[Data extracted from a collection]
-=-=-

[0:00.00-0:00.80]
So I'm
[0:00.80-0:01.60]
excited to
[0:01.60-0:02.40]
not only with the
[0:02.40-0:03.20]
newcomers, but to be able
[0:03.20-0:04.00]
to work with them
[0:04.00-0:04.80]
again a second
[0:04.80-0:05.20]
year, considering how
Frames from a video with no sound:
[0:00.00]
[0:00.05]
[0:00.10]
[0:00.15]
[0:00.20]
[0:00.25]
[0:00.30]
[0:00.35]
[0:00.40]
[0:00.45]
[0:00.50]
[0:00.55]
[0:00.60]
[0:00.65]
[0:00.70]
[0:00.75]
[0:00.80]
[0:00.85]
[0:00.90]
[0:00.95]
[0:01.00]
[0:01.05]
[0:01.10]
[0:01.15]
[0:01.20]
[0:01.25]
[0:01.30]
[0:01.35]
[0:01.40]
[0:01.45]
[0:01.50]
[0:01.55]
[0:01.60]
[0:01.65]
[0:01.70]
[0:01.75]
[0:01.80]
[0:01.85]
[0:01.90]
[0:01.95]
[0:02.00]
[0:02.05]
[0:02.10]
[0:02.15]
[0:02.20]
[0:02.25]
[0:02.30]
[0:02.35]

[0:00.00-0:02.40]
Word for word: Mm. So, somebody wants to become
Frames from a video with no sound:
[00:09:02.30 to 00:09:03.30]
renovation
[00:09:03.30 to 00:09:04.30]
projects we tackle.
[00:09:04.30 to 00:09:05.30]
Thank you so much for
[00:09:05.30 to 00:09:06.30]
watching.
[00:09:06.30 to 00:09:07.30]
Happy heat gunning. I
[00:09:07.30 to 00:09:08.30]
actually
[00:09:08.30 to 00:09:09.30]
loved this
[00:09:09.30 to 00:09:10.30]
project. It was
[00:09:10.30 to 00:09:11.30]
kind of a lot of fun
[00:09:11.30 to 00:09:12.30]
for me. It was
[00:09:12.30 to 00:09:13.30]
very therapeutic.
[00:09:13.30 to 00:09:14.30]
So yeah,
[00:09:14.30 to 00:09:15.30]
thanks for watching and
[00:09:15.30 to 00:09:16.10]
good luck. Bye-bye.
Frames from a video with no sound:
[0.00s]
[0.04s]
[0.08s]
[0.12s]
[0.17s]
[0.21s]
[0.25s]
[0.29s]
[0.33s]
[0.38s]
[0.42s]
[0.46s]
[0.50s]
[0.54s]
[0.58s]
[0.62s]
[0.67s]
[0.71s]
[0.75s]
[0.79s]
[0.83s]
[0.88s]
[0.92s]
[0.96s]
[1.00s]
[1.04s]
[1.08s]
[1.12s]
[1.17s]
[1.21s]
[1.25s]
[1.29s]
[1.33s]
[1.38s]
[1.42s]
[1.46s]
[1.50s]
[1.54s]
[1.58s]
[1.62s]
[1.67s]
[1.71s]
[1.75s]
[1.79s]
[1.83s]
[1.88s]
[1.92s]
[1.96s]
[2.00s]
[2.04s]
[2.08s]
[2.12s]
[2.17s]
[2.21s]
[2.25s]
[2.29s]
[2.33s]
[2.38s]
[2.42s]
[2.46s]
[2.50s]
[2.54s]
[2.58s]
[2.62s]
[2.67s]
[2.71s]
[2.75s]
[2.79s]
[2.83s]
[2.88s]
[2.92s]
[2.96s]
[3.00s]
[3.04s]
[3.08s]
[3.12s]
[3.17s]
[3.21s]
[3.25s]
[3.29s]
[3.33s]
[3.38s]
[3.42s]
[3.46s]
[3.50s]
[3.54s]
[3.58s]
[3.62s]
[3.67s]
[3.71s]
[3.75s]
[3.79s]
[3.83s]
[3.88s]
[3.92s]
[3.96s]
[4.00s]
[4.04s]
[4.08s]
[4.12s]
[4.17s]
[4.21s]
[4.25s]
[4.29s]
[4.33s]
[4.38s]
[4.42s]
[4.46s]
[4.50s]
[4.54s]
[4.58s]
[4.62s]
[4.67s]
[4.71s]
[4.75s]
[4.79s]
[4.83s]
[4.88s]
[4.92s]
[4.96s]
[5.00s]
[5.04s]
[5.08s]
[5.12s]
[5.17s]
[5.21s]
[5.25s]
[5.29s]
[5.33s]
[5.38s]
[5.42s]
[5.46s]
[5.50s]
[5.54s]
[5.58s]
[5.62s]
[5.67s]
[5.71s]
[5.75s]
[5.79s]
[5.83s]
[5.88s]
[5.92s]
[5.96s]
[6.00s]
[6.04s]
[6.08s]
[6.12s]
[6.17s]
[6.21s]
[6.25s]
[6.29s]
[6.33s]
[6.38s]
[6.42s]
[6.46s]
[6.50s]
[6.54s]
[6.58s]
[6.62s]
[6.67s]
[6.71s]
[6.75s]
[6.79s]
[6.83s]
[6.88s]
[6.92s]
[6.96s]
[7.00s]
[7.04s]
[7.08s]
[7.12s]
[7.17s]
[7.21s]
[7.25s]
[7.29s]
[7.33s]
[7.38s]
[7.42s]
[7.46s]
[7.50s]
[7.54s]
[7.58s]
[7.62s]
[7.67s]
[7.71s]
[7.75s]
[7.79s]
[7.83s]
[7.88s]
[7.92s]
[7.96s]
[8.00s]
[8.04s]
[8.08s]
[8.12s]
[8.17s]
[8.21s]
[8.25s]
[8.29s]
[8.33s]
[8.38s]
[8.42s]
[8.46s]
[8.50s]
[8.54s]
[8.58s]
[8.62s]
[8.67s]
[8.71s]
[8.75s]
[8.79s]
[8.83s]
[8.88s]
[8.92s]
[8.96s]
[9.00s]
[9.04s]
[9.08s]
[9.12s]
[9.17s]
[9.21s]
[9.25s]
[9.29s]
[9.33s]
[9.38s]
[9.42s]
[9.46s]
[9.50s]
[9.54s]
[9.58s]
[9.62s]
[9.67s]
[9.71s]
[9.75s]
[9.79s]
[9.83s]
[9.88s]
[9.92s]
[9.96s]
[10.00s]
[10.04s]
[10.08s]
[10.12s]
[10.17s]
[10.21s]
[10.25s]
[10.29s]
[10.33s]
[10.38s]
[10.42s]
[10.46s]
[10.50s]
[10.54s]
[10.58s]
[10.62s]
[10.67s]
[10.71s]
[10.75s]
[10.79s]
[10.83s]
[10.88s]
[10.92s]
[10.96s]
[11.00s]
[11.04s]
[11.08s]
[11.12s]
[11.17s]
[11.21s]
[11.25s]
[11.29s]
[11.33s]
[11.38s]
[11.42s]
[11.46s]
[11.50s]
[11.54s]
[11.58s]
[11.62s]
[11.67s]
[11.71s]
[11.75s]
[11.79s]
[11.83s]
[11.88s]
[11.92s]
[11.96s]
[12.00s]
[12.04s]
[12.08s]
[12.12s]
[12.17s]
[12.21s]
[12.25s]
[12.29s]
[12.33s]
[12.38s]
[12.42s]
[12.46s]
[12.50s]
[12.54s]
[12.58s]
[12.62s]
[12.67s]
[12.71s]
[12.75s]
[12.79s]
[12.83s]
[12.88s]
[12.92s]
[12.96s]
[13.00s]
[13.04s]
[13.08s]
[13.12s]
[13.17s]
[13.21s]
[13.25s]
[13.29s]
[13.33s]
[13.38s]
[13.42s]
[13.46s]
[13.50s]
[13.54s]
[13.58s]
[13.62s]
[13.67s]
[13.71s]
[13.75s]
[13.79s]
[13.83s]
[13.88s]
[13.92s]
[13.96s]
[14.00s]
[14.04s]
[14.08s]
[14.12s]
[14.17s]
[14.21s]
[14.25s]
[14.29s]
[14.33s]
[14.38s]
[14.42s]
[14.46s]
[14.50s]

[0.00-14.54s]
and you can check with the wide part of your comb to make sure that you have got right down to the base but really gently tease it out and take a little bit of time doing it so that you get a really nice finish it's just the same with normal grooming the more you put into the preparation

-=-=-

Retype all the data, changing nothing.

[0:00.00-0:00.80]
So I'm
[0:00.80-0:01.60]
excited to
[0:01.60-0:02.40]
not only with the
[0:02.40-0:03.20]
newcomers, but to be able
[0:03.20-0:04.00]
to work with them
[0:04.00-0:04.80]
again a second
[0:04.80-0:05.20]
year, considering how
Frames from a video with no sound:
[0:00.00]
[0:00.05]
[0:00.10]
[0:00.15]
[0:00.20]
[0:00.25]
[0:00.30]
[0:00.35]
[0:00.40]
[0:00.45]
[0:00.50]
[0:00.55]
[0:00.60]
[0:00.65]
[0:00.70]
[0:00.75]
[0:00.80]
[0:00.85]
[0:00.90]
[0:00.95]
[0:01.00]
[0:01.05]
[0:01.10]
[0:01.15]
[0:01.20]
[0:01.25]
[0:01.30]
[0:01.35]
[0:01.40]
[0:01.45]
[0:01.50]
[0:01.55]
[0:01.60]
[0:01.65]
[0:01.70]
[0:01.75]
[0:01.80]
[0:01.85]
[0:01.90]
[0:01.95]
[0:02.00]
[0:02.05]
[0:02.10]
[0:02.15]
[0:02.20]
[0:02.25]
[0:02.30]
[0:02.35]

[0:00.00-0:02.40]
Word for word: Mm. So, somebody wants to become
Frames from a video with no sound:
[00:09:02.30 to 00:09:03.30]
renovation
[00:09:03.30 to 00:09:04.30]
projects we tackle.
[00:09:04.30 to 00:09:05.30]
Thank you so much for
[00:09:05.30 to 00:09:06.30]
watching.
[00:09:06.30 to 00:09:07.30]
Happy heat gunning. I
[00:09:07.30 to 00:09:08.30]
actually
[00:09:08.30 to 00:09:09.30]
loved this
[00:09:09.30 to 00:09:10.30]
project. It was
[00:09:10.30 to 00:09:11.30]
kind of a lot of fun
[00:09:11.30 to 00:09:12.30]
for me. It was
[00:09:12.30 to 00:09:13.30]
very therapeutic.
[00:09:13.30 to 00:09:14.30]
So yeah,
[00:09:14.30 to 00:09:15.30]
thanks for watching and
[00:09:15.30 to 00:09:16.10]
good luck. Bye-bye.
Frames from a video with no sound:
[0.00s]
[0.04s]
[0.08s]
[0.12s]
[0.17s]
[0.21s]
[0.25s]
[0.29s]
[0.33s]
[0.38s]
[0.42s]
[0.46s]
[0.50s]
[0.54s]
[0.58s]
[0.62s]
[0.67s]
[0.71s]
[0.75s]
[0.79s]
[0.83s]
[0.88s]
[0.92s]
[0.96s]
[1.00s]
[1.04s]
[1.08s]
[1.12s]
[1.17s]
[1.21s]
[1.25s]
[1.29s]
[1.33s]
[1.38s]
[1.42s]
[1.46s]
[1.50s]
[1.54s]
[1.58s]
[1.62s]
[1.67s]
[1.71s]
[1.75s]
[1.79s]
[1.83s]
[1.88s]
[1.92s]
[1.96s]
[2.00s]
[2.04s]
[2.08s]
[2.12s]
[2.17s]
[2.21s]
[2.25s]
[2.29s]
[2.33s]
[2.38s]
[2.42s]
[2.46s]
[2.50s]
[2.54s]
[2.58s]
[2.62s]
[2.67s]
[2.71s]
[2.75s]
[2.79s]
[2.83s]
[2.88s]
[2.92s]
[2.96s]
[3.00s]
[3.04s]
[3.08s]
[3.12s]
[3.17s]
[3.21s]
[3.25s]
[3.29s]
[3.33s]
[3.38s]
[3.42s]
[3.46s]
[3.50s]
[3.54s]
[3.58s]
[3.62s]
[3.67s]
[3.71s]
[3.75s]
[3.79s]
[3.83s]
[3.88s]
[3.92s]
[3.96s]
[4.00s]
[4.04s]
[4.08s]
[4.12s]
[4.17s]
[4.21s]
[4.25s]
[4.29s]
[4.33s]
[4.38s]
[4.42s]
[4.46s]
[4.50s]
[4.54s]
[4.58s]
[4.62s]
[4.67s]
[4.71s]
[4.75s]
[4.79s]
[4.83s]
[4.88s]
[4.92s]
[4.96s]
[5.00s]
[5.04s]
[5.08s]
[5.12s]
[5.17s]
[5.21s]
[5.25s]
[5.29s]
[5.33s]
[5.38s]
[5.42s]
[5.46s]
[5.50s]
[5.54s]
[5.58s]
[5.62s]
[5.67s]
[5.71s]
[5.75s]
[5.79s]
[5.83s]
[5.88s]
[5.92s]
[5.96s]
[6.00s]
[6.04s]
[6.08s]
[6.12s]
[6.17s]
[6.21s]
[6.25s]
[6.29s]
[6.33s]
[6.38s]
[6.42s]
[6.46s]
[6.50s]
[6.54s]
[6.58s]
[6.62s]
[6.67s]
[6.71s]
[6.75s]
[6.79s]
[6.83s]
[6.88s]
[6.92s]
[6.96s]
[7.00s]
[7.04s]
[7.08s]
[7.12s]
[7.17s]
[7.21s]
[7.25s]
[7.29s]
[7.33s]
[7.38s]
[7.42s]
[7.46s]
[7.50s]
[7.54s]
[7.58s]
[7.62s]
[7.67s]
[7.71s]
[7.75s]
[7.79s]
[7.83s]
[7.88s]
[7.92s]
[7.96s]
[8.00s]
[8.04s]
[8.08s]
[8.12s]
[8.17s]
[8.21s]
[8.25s]
[8.29s]
[8.33s]
[8.38s]
[8.42s]
[8.46s]
[8.50s]
[8.54s]
[8.58s]
[8.62s]
[8.67s]
[8.71s]
[8.75s]
[8.79s]
[8.83s]
[8.88s]
[8.92s]
[8.96s]
[9.00s]
[9.04s]
[9.08s]
[9.12s]
[9.17s]
[9.21s]
[9.25s]
[9.29s]
[9.33s]
[9.38s]
[9.42s]
[9.46s]
[9.50s]
[9.54s]
[9.58s]
[9.62s]
[9.67s]
[9.71s]
[9.75s]
[9.79s]
[9.83s]
[9.88s]
[9.92s]
[9.96s]
[10.00s]
[10.04s]
[10.08s]
[10.12s]
[10.17s]
[10.21s]
[10.25s]
[10.29s]
[10.33s]
[10.38s]
[10.42s]
[10.46s]
[10.50s]
[10.54s]
[10.58s]
[10.62s]
[10.67s]
[10.71s]
[10.75s]
[10.79s]
[10.83s]
[10.88s]
[10.92s]
[10.96s]
[11.00s]
[11.04s]
[11.08s]
[11.12s]
[11.17s]
[11.21s]
[11.25s]
[11.29s]
[11.33s]
[11.38s]
[11.42s]
[11.46s]
[11.50s]
[11.54s]
[11.58s]
[11.62s]
[11.67s]
[11.71s]
[11.75s]
[11.79s]
[11.83s]
[11.88s]
[11.92s]
[11.96s]
[12.00s]
[12.04s]
[12.08s]
[12.12s]
[12.17s]
[12.21s]
[12.25s]
[12.29s]
[12.33s]
[12.38s]
[12.42s]
[12.46s]
[12.50s]
[12.54s]
[12.58s]
[12.62s]
[12.67s]
[12.71s]
[12.75s]
[12.79s]
[12.83s]
[12.88s]
[12.92s]
[12.96s]
[13.00s]
[13.04s]
[13.08s]
[13.12s]
[13.17s]
[13.21s]
[13.25s]
[13.29s]
[13.33s]
[13.38s]
[13.42s]
[13.46s]
[13.50s]
[13.54s]
[13.58s]
[13.62s]
[13.67s]
[13.71s]
[13.75s]
[13.79s]
[13.83s]
[13.88s]
[13.92s]
[13.96s]
[14.00s]
[14.04s]
[14.08s]
[14.12s]
[14.17s]
[14.21s]
[14.25s]
[14.29s]
[14.33s]
[14.38s]
[14.42s]
[14.46s]
[14.50s]

[0.00-14.54s]
and you can check with the wide part of your comb to make sure that you have got right down to the base but really gently tease it out and take a little bit of time doing it so that you get a really nice finish it's just the same with normal grooming the more you put into the preparation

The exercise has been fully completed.